IBM Medical Sieve is an ambitious long-term exploratory project which plans to build the next-generation “cognitive assistant” which is capable of analytics and reasoning with a vast range of clinical knowledge. Medical Sieve can help in making the clinical decision regarding cardiology and radiology – a “cognitive health assistant” in other terms. It is able to analyze the radiology images to detect problems reliably and speedily.
AI chatbots use natural language processing to understand the user’s demands followed by knowledge management to offer an answer. Further, it uses deep learning to improve its response to each interaction. Sentiment analysis identifies the user’s issue and then transfers them to a human. In the context of healthcare, chatbots can fulfill various objectives like diagnosing the patient using the information given on symptoms.
Your.MD – This Chatbot uses Artificial Intelligence technology to guide the user with most relevant information for better health and life. It provides the most accurate and simplest to understand medical information.
Virtual Healthcare Assistants
Virtual healthcare assistants aim to use AI technology to enhance interactions between patients and caregivers to improve the consumer experience as well as reduce physician burnout.
Nuance Communications Virtual assistant platform enables conversational dialogue and pre-built capabilities that automate clinical workflows. The healthcare virtual assistant employs voice recognition, EHR integrations and strategic health IT relationships, voice biometrics, text-to-speech and prototype smart speaker customized for a secure platform.
AI systems have been designed to analyze data- reports and notes from a patient’s file, clinical expertise and external research, in order to assist in selecting the correct, individually customized treatment path.
IBM Watson provides clinicians evidence-based treatment options. Watson for Oncology has an advanced ability to analyze the meaning and context of structured and unstructured data in clinical notes and reports that may be critical to selecting a treatment pathway. The program ultimately identifies most potential treatment plans for a patient integrating notes on patient’s life, research and clinical expertise.
Development of pharmaceuticals via clinical trials can take more than a decade and cost a lot. Therefore, making the process speedier and cheaper is one of the main objectives AI startups are aiming for.
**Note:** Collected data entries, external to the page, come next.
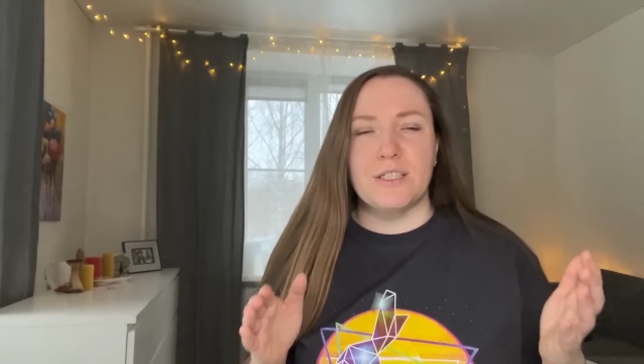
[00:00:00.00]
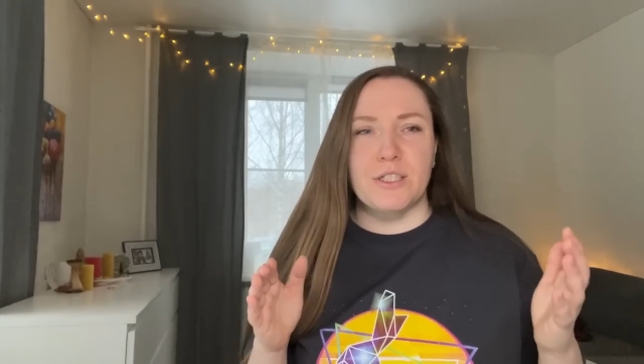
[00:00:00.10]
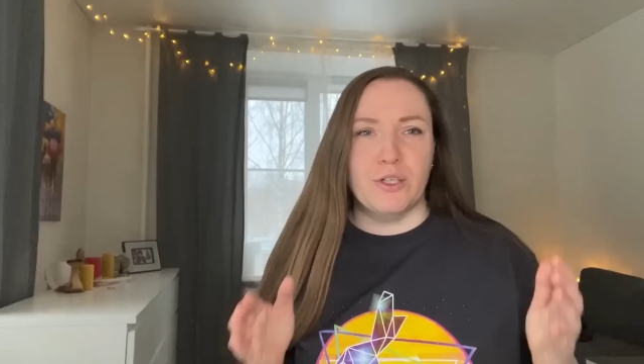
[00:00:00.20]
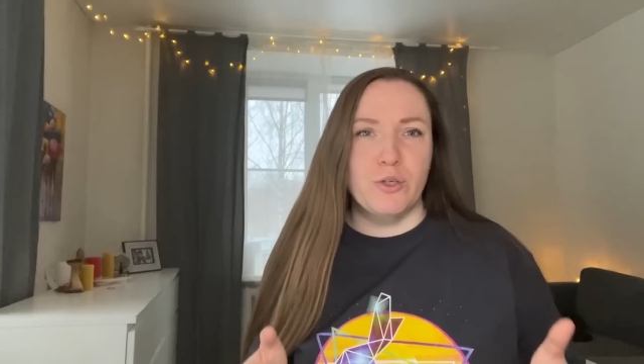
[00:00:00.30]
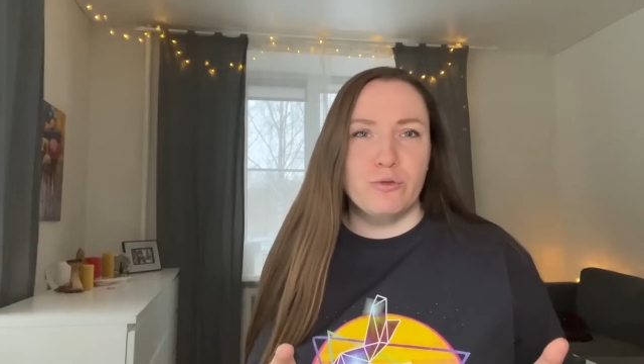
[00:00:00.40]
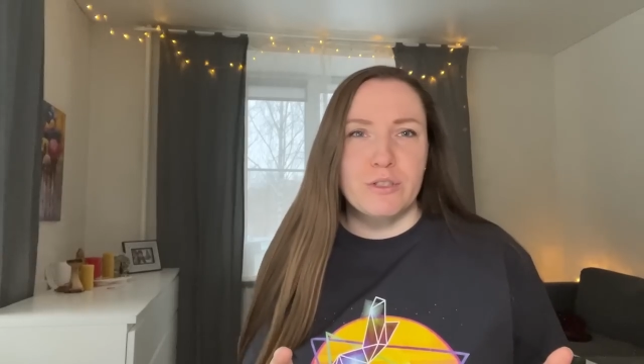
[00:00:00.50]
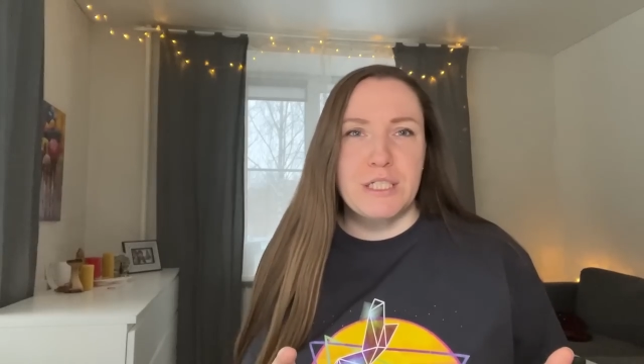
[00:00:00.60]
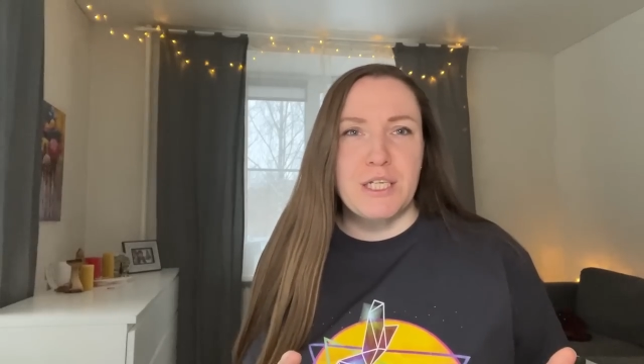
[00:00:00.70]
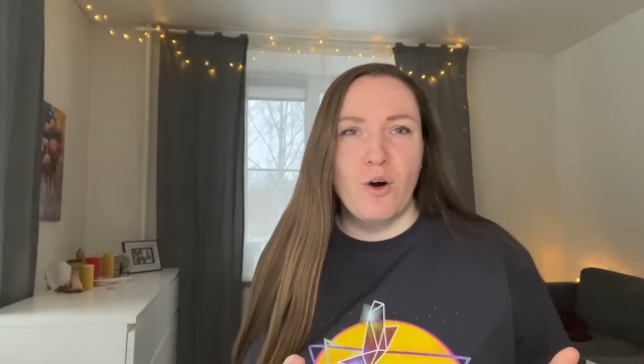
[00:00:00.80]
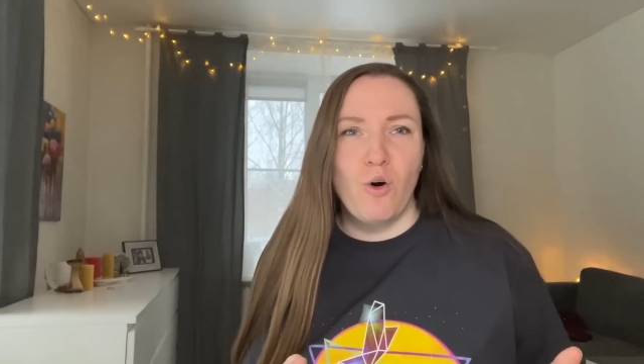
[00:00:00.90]

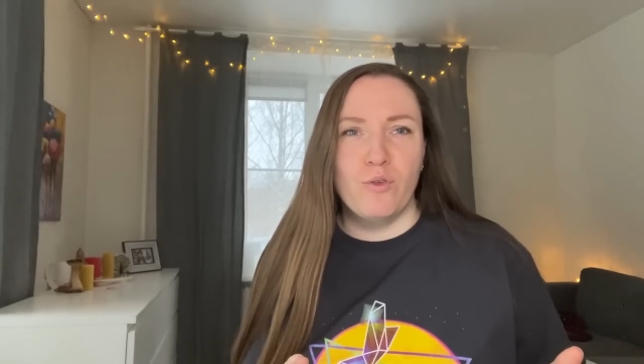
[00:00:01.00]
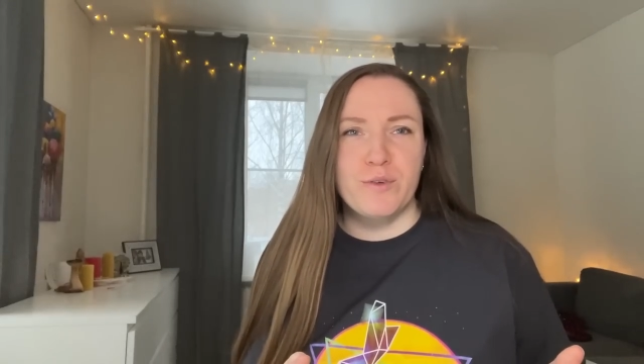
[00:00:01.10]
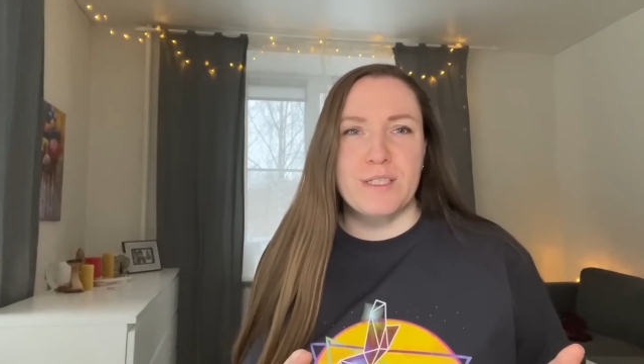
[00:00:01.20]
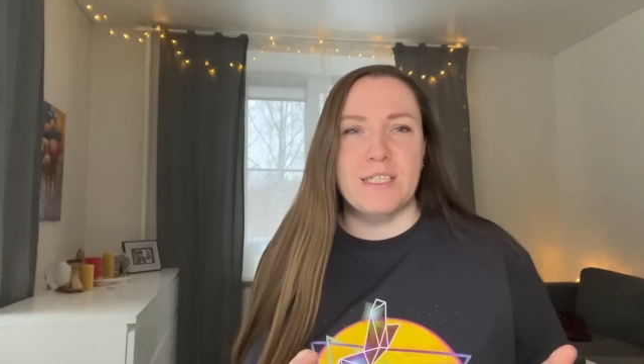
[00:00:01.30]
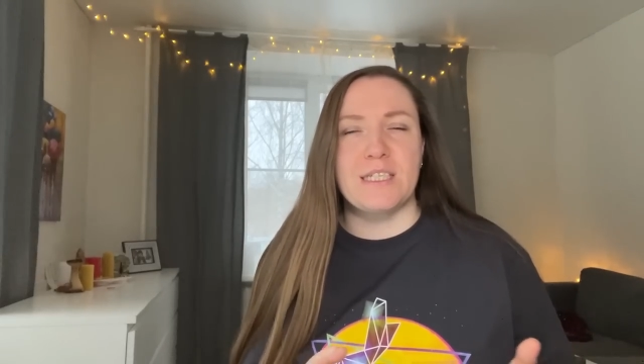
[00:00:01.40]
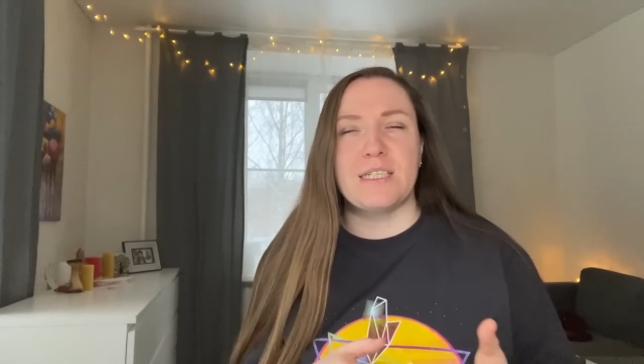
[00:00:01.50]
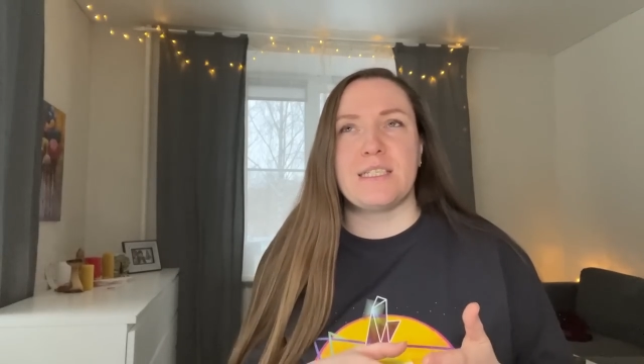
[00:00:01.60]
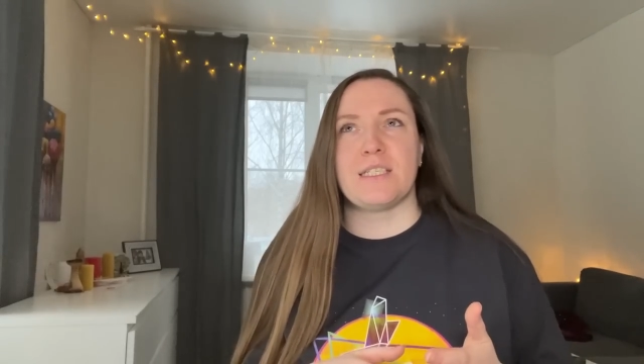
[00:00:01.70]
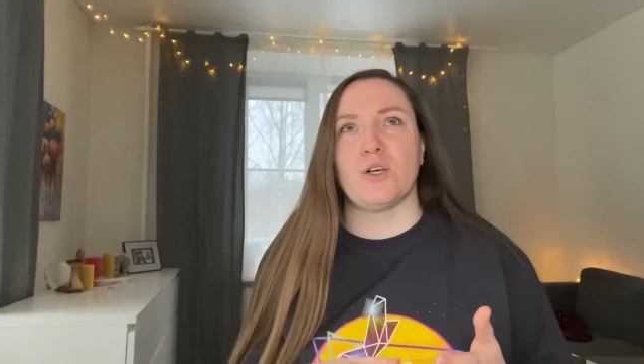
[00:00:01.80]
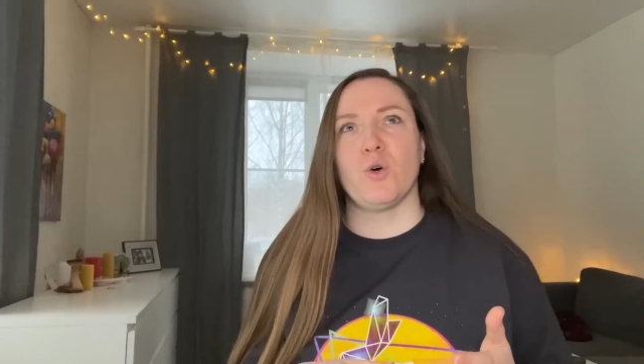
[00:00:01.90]
security
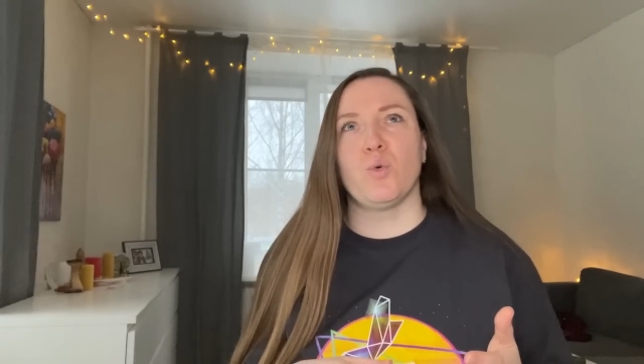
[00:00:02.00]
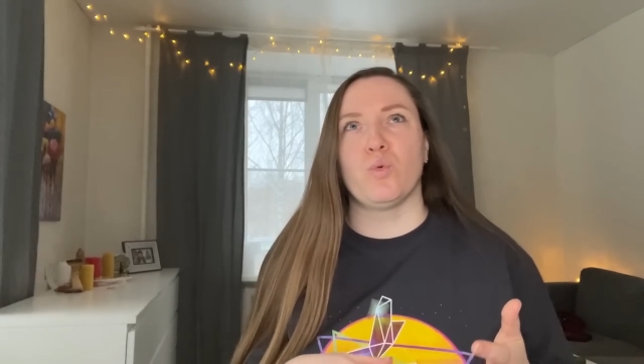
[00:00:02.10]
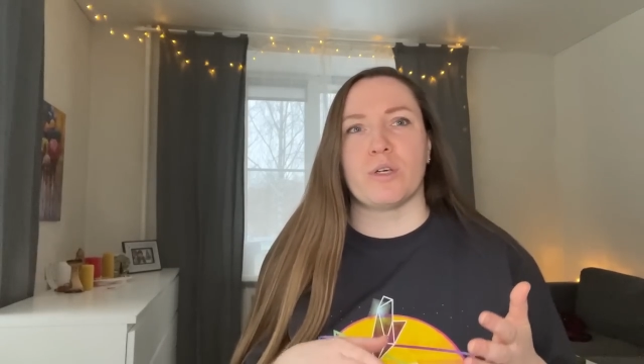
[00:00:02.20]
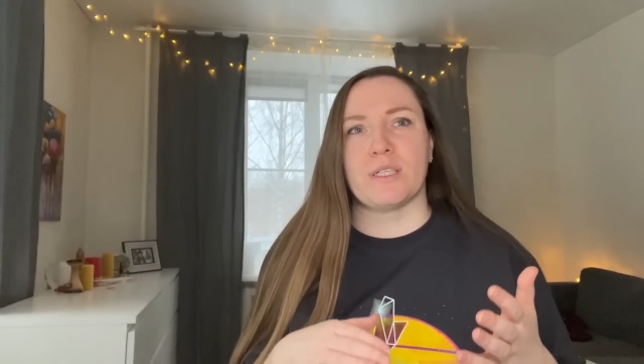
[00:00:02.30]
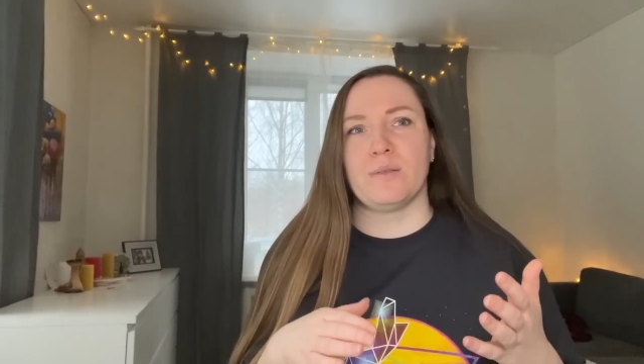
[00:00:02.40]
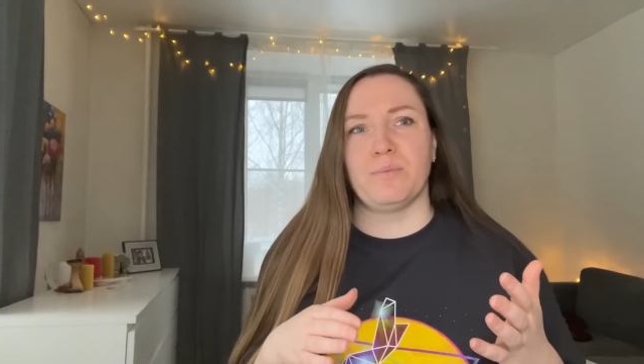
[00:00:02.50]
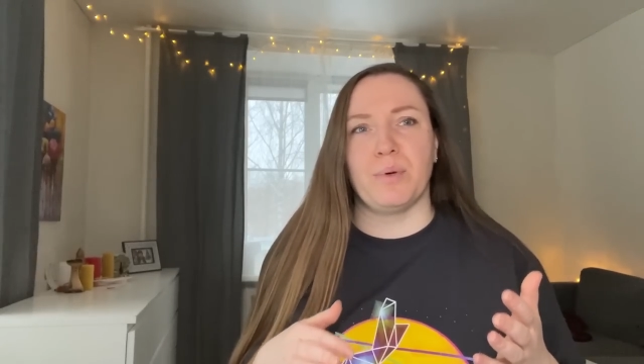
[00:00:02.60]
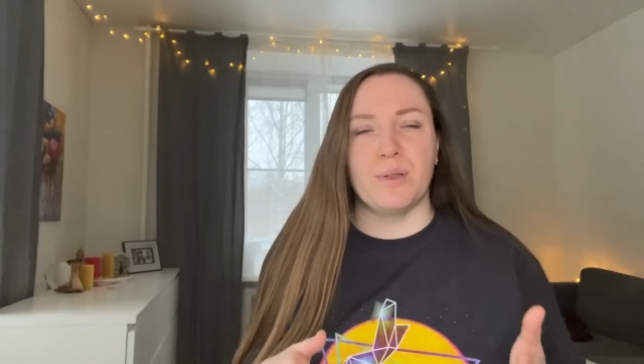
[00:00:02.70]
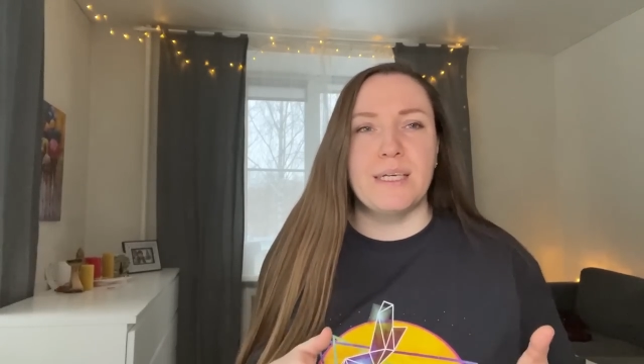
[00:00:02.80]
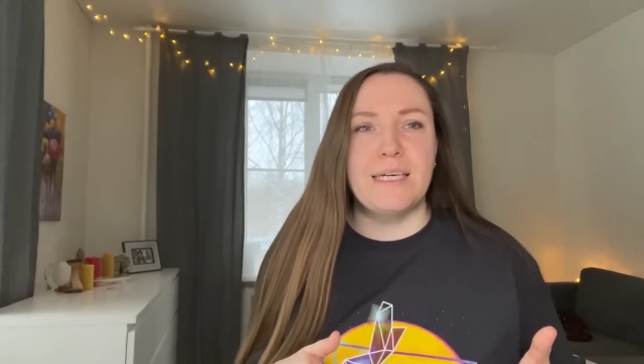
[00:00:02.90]
offices, who work
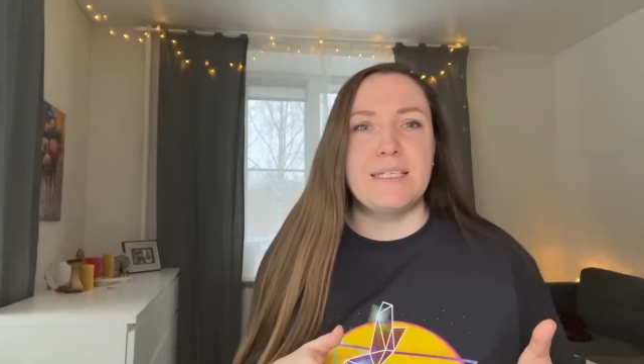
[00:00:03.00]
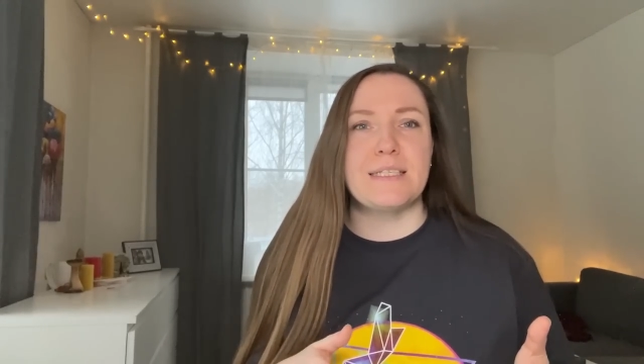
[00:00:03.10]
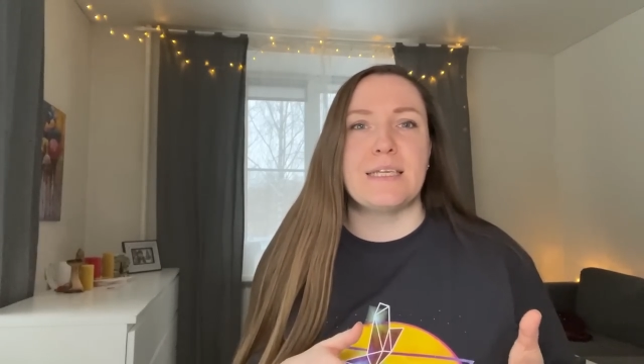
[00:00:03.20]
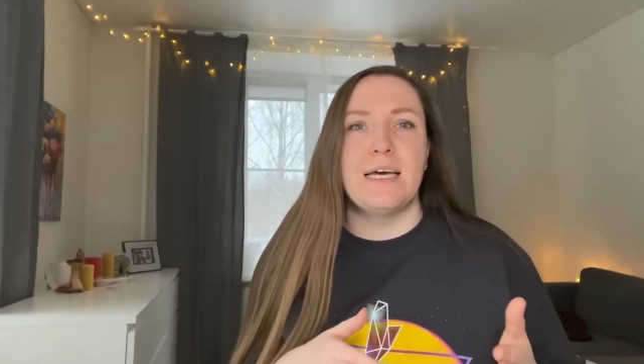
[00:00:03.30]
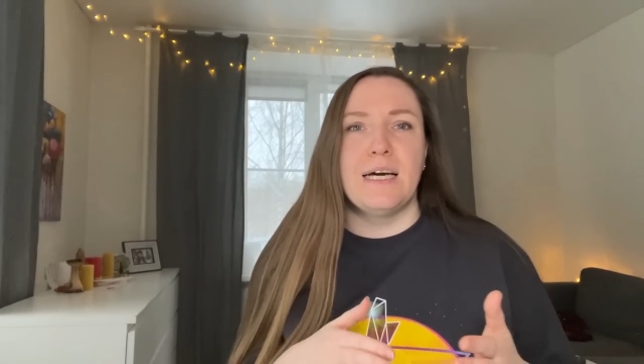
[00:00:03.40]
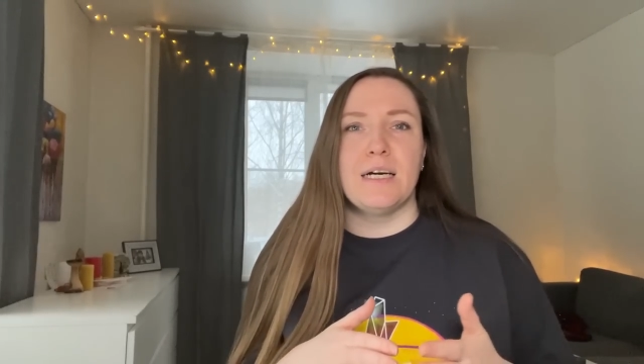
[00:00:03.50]
in police,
Atomwise – Amongst the recent Ebola scare, an AI powered program for scanning existing medicines that could be redesigned to fight diseases was utilized. The technology found two drugs that may significantly decrease Ebola infectivity. This analysis, which would have otherwise taken months/years, was completed within 24 hours. This efficiency in drug creation has the potential to save thousands of lives.
Conclusion: Our View
Even with big advancements of AI application in healthcare over the recent years, it is unlikely that technology will replace the diagnostic role of physicians- at least in the near future. AI, however, is now sophisticated enough to take over the tedious repetitive tasks that used take up the productive hours of a physician. The potential AI holds in healthcare is endless- with professionals exploring the application of AI in areas like insurance verification, skin cancer diagnosis, medical record data analysis etc.- we are just beginning to realize the true depth of health-tech innovation that can be unlocked with AI technology.